R Random Forest Limitation – Workaround for Handling More Than 32 Levels

many-categoriesrrandom forest

R's randomForest package can not handle factor with more than 32 levels. When it is given more than 32 levels, it emits an error message:

Can not handle categorical predictors with more than 32 categories.

But the data I have has several factors. Some of them have 1000+ levels and some of them have 100+. It even has 'state' of united states which is 52.

So, here's my question.

  1. Why is there such limitation? randomForest refuse to run even for the simple case.

    > d <- data.frame(x=factor(1:50), y=1:50)
    > randomForest(y ~ x, data=d)
      Error in randomForest.default(m, y, ...) : 
      Can not handle categorical predictors with more than 32 categories.
    

    If it is simply due to memory limitation, how can scikit learn's randomForeestRegressor run with more than 32 levels?

  2. What is the best way to handle this problem? Suppose that I have X1, X2, …, X50 independent variables and Y is dependent variable. And suppose that X1, X2 and X3 has more than 32 levels. What should I do?

    What I'm thinking of is running clustering algorithm for each of X1, X2 and X3 where distance is defined as difference in Y. I'll run three clusterings as there are three problematic variables. And in each clustering, I wish I can find similar levels.
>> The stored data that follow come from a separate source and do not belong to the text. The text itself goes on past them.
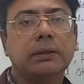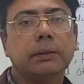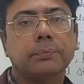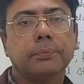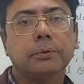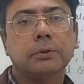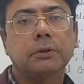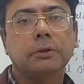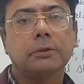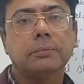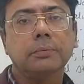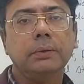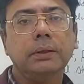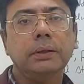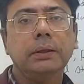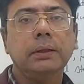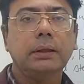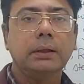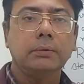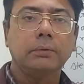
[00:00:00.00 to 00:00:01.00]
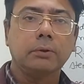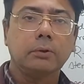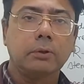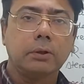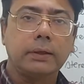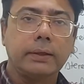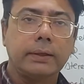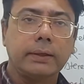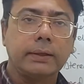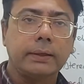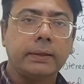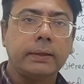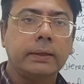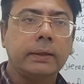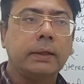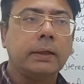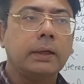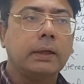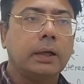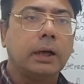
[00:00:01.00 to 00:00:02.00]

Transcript: supposed to be levorotatory.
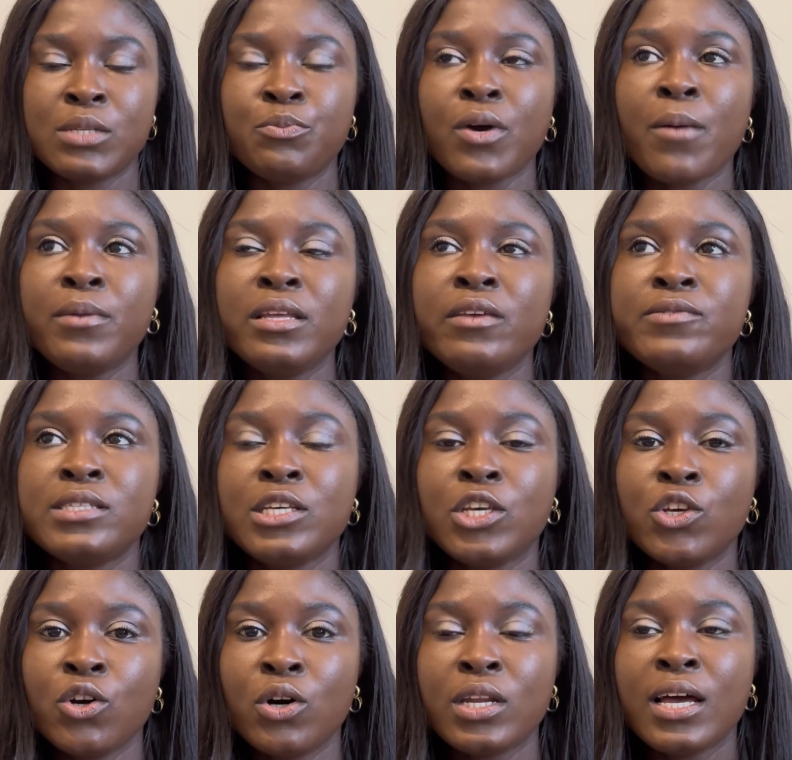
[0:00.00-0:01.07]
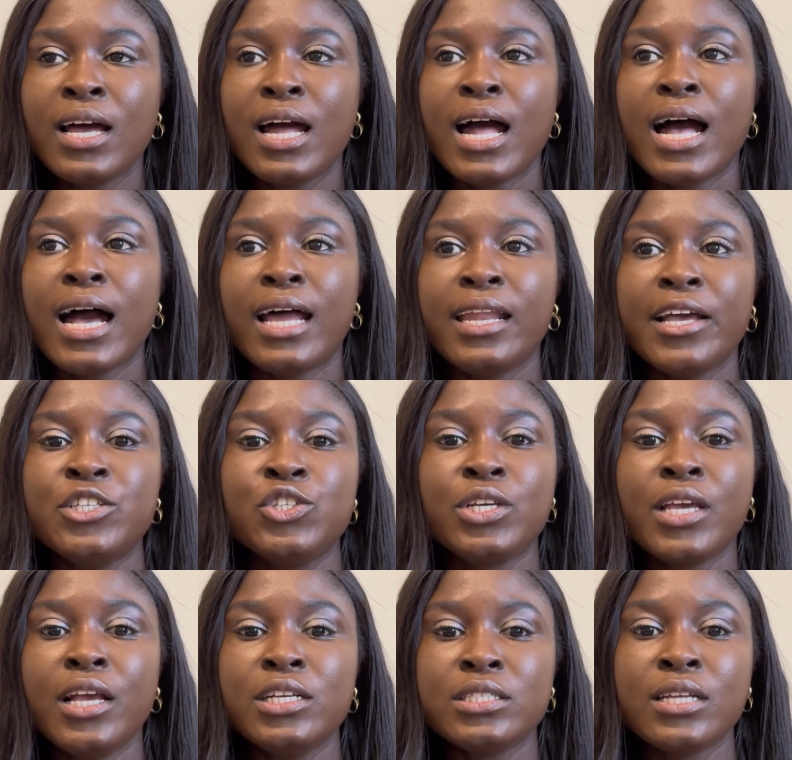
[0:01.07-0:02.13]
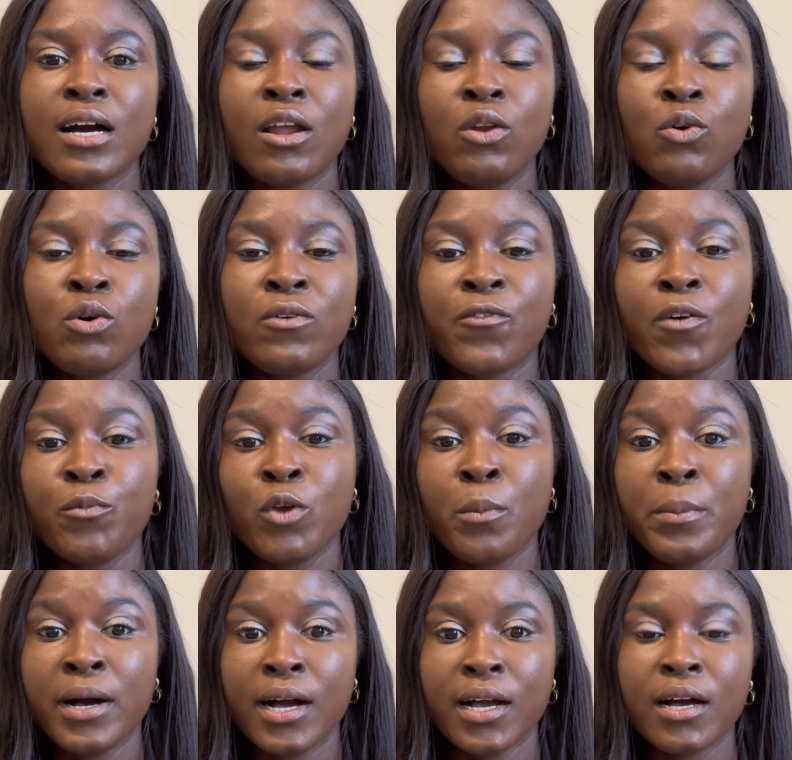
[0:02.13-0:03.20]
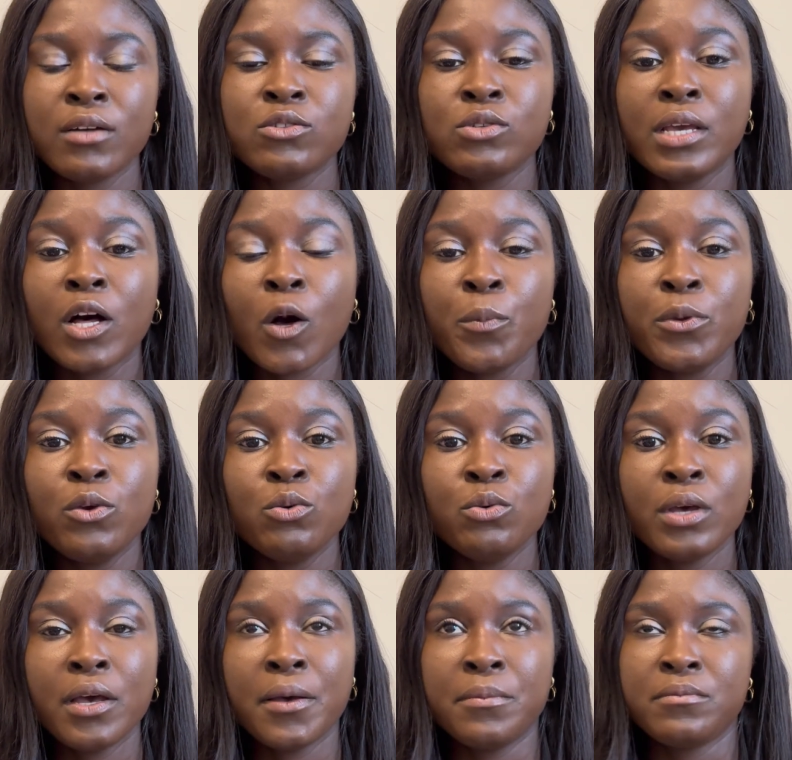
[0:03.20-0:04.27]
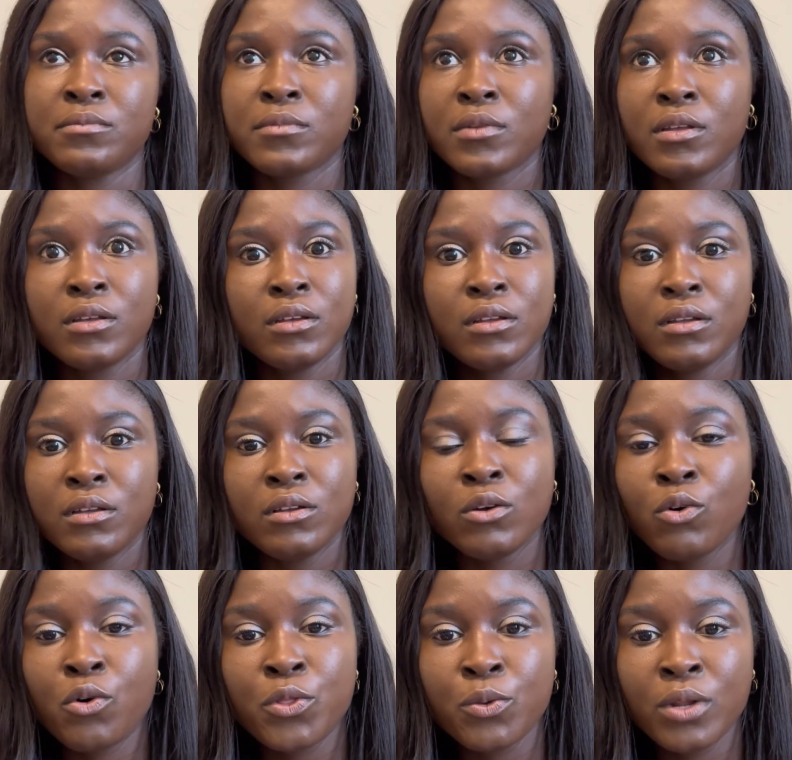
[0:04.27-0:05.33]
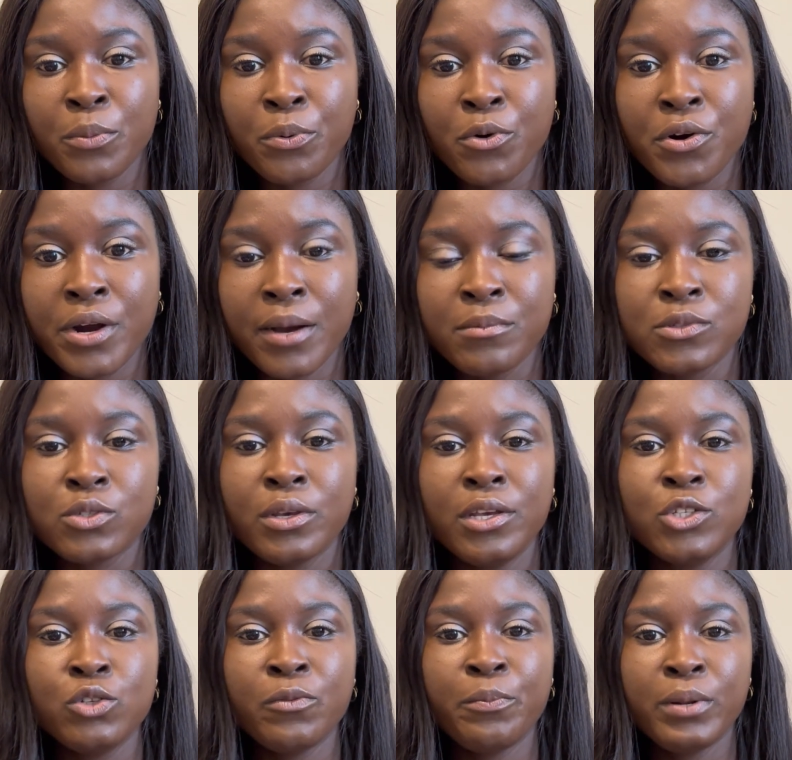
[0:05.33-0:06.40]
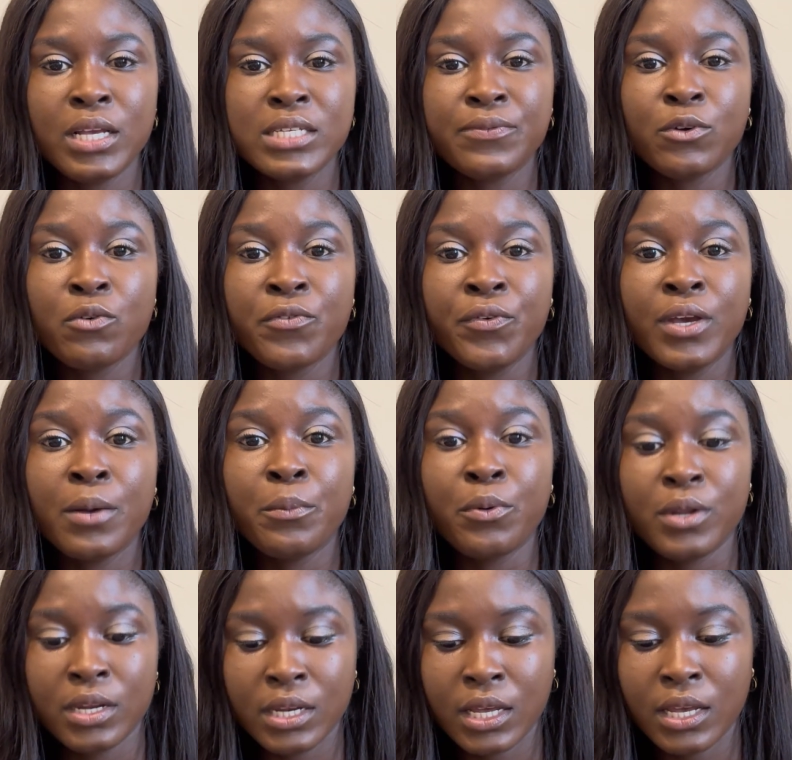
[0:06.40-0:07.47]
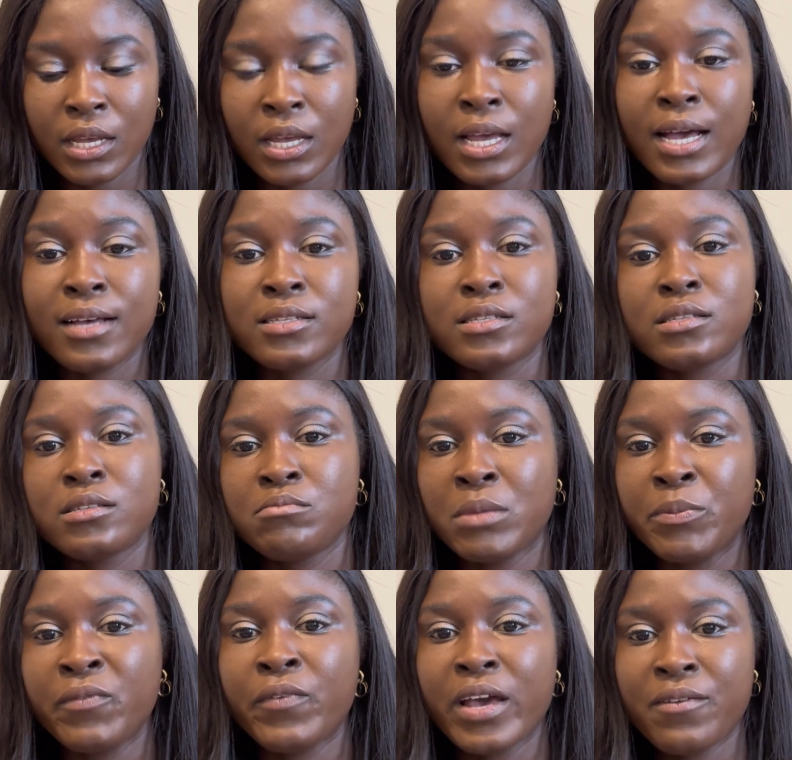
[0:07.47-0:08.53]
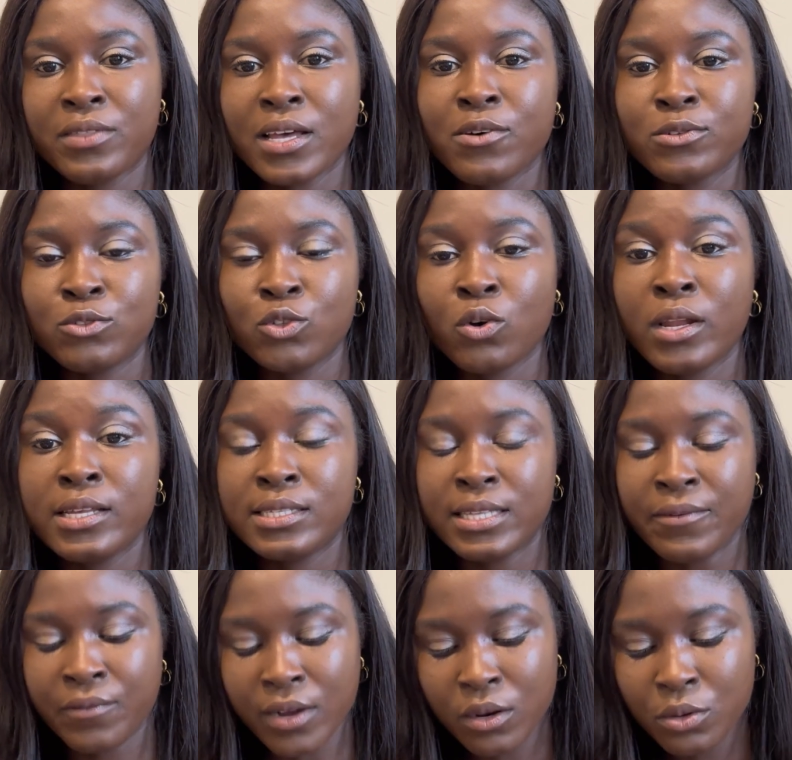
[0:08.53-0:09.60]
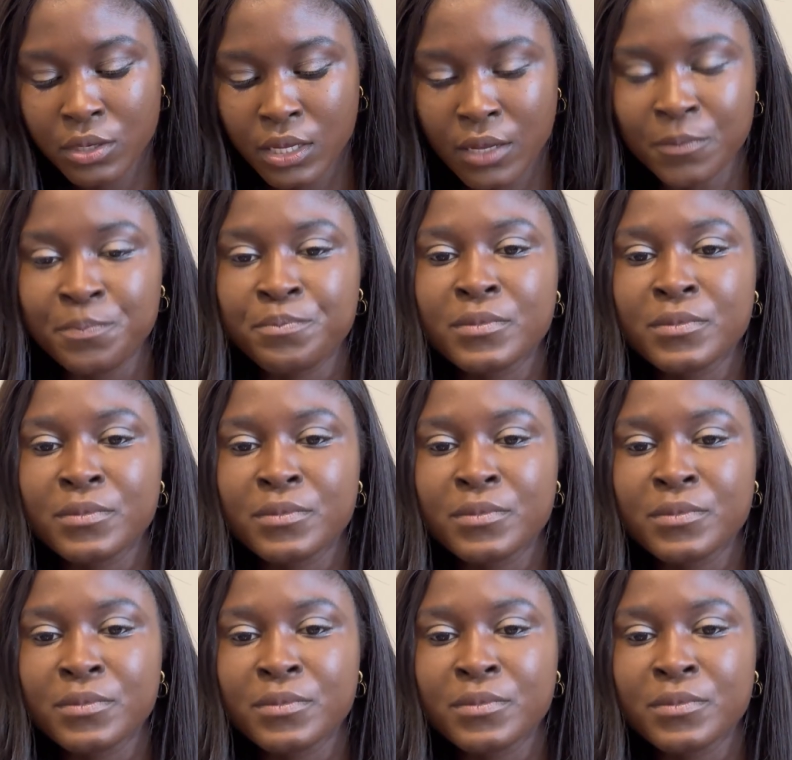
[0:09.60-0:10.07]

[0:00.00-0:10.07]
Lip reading: Probably you've secured an educational loan from your bank to help you go through the program. So you should please feel free and put it there as maybe $5,000, the value there.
And I'll merge them.

    How does this sound?

Best Answer

It is actually a pretty reasonable constrain because a split on a factor with $N$ levels is actually a selection of one of the $2^N-2$ possible combinations. So even with $N$ like 25 the space of combinations is so huge that such inference makes minor sense.

Most other implementations simply treat factor as an ordinal one (i.e. integers from 1 to $N$), and this is one option how you can solve this problem. Actually RF is often wise enough to slice this into arbitrary groups with several splits.
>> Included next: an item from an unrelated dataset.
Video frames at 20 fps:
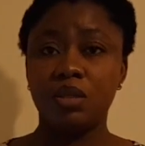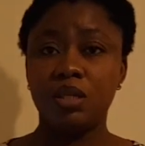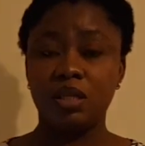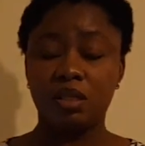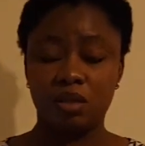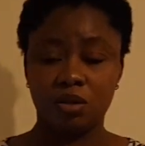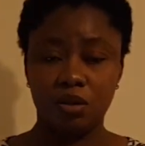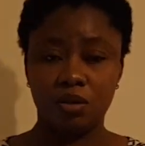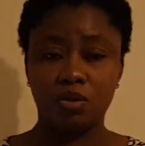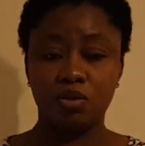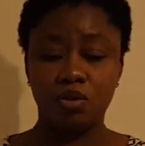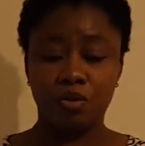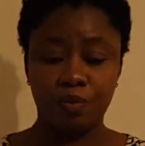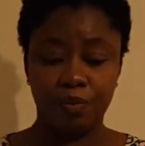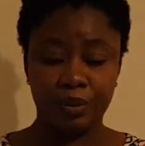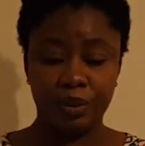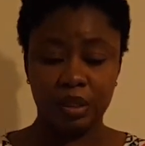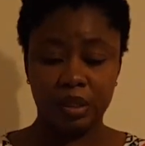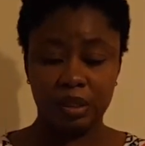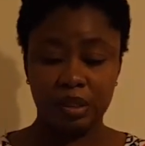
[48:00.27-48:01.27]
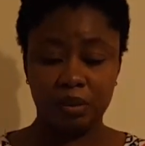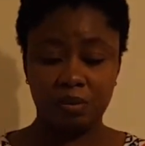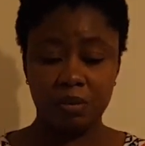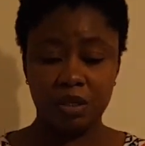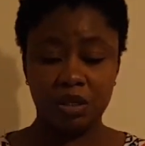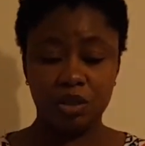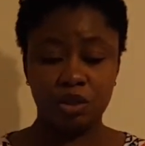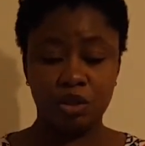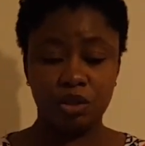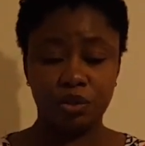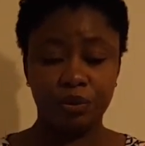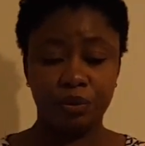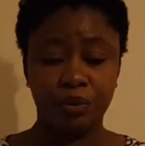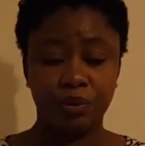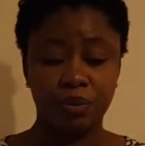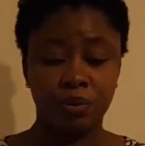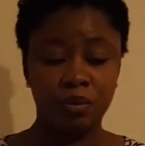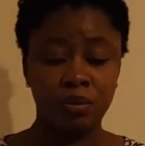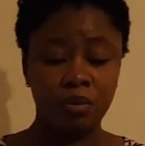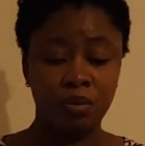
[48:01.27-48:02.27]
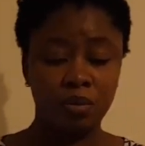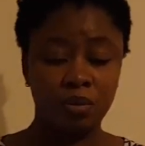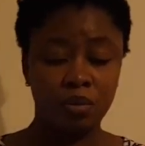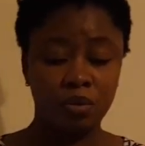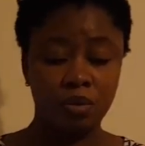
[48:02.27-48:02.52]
this also brings me to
The other option is to change representation -- maybe your outcome does not directly depend on state entity but, for instance, area, population, number of pine trees per capita or other attribute(s) you can plug into your information system instead.

It may be also that each state is such an isolated and uncorrelated entity that it requires a separate model for itself.

Clustering based on a decision is probably a bad idea because this way you are smuggling information from the decision into attributes, which often ends in overfitting.